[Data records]
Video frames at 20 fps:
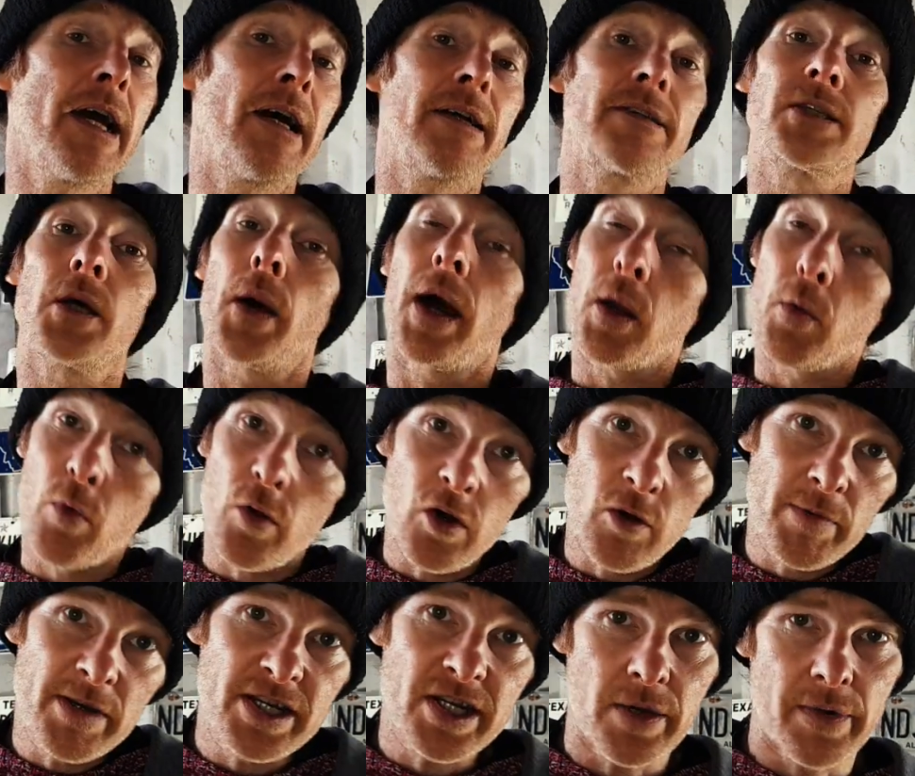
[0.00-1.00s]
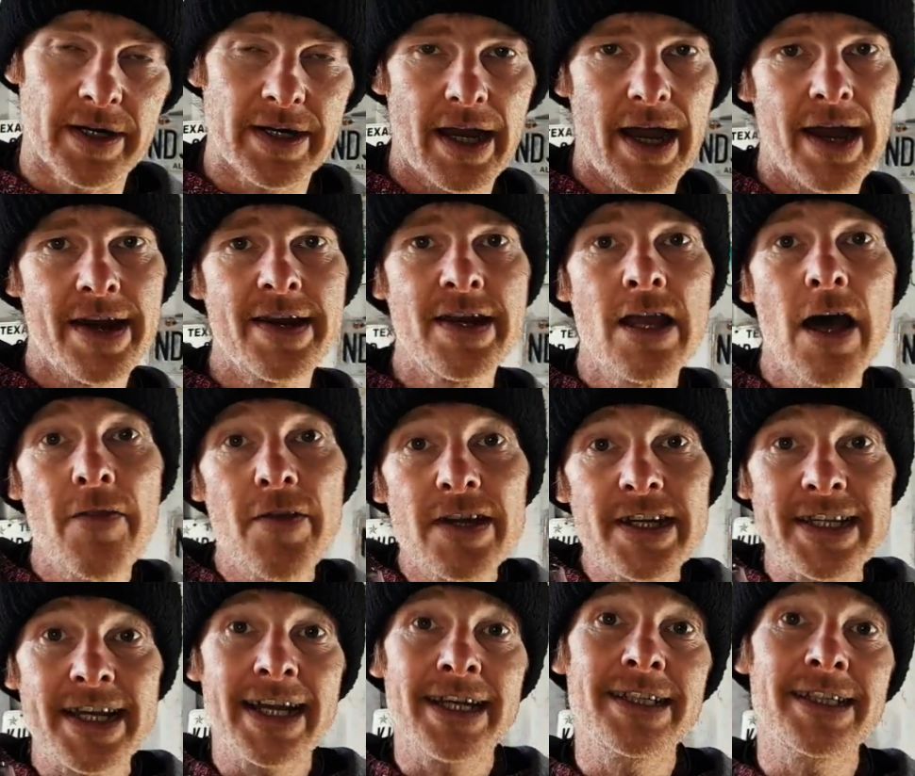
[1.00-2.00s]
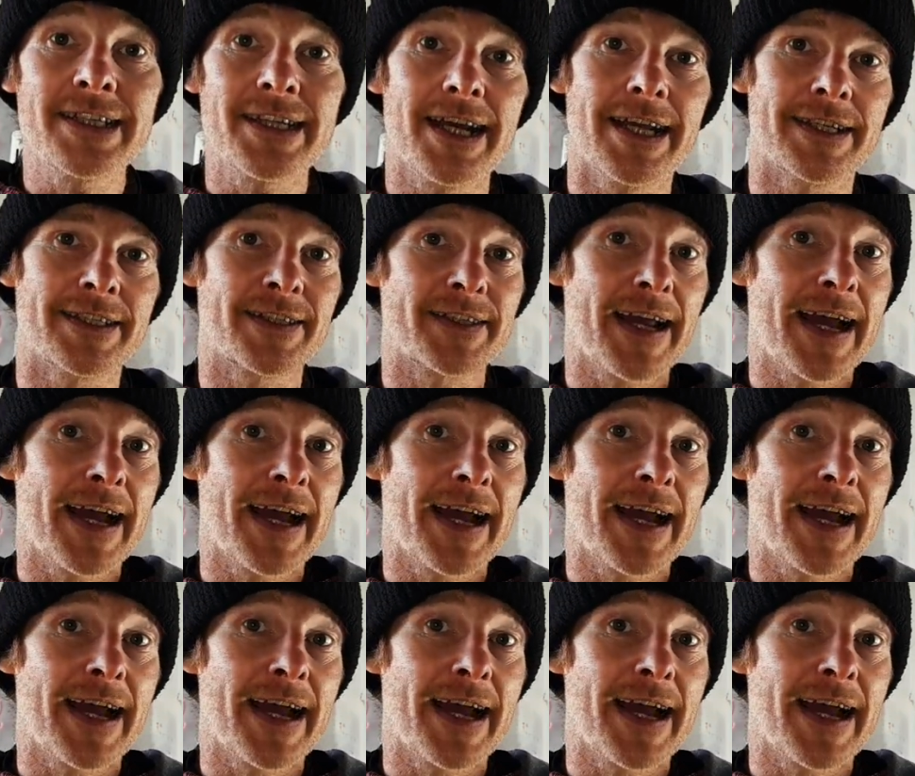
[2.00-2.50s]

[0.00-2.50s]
So I will be doing another taste test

**WHAT THE TASK REQUIRES**
Print all of the data exactly, and do not carry over any pictures.

**ANSWER BOX**
Video frames at 20 fps:
[0.00-1.00s]
[1.00-2.00s]
[2.00-2.50s]

[0.00-2.50s]
So I will be doing another taste test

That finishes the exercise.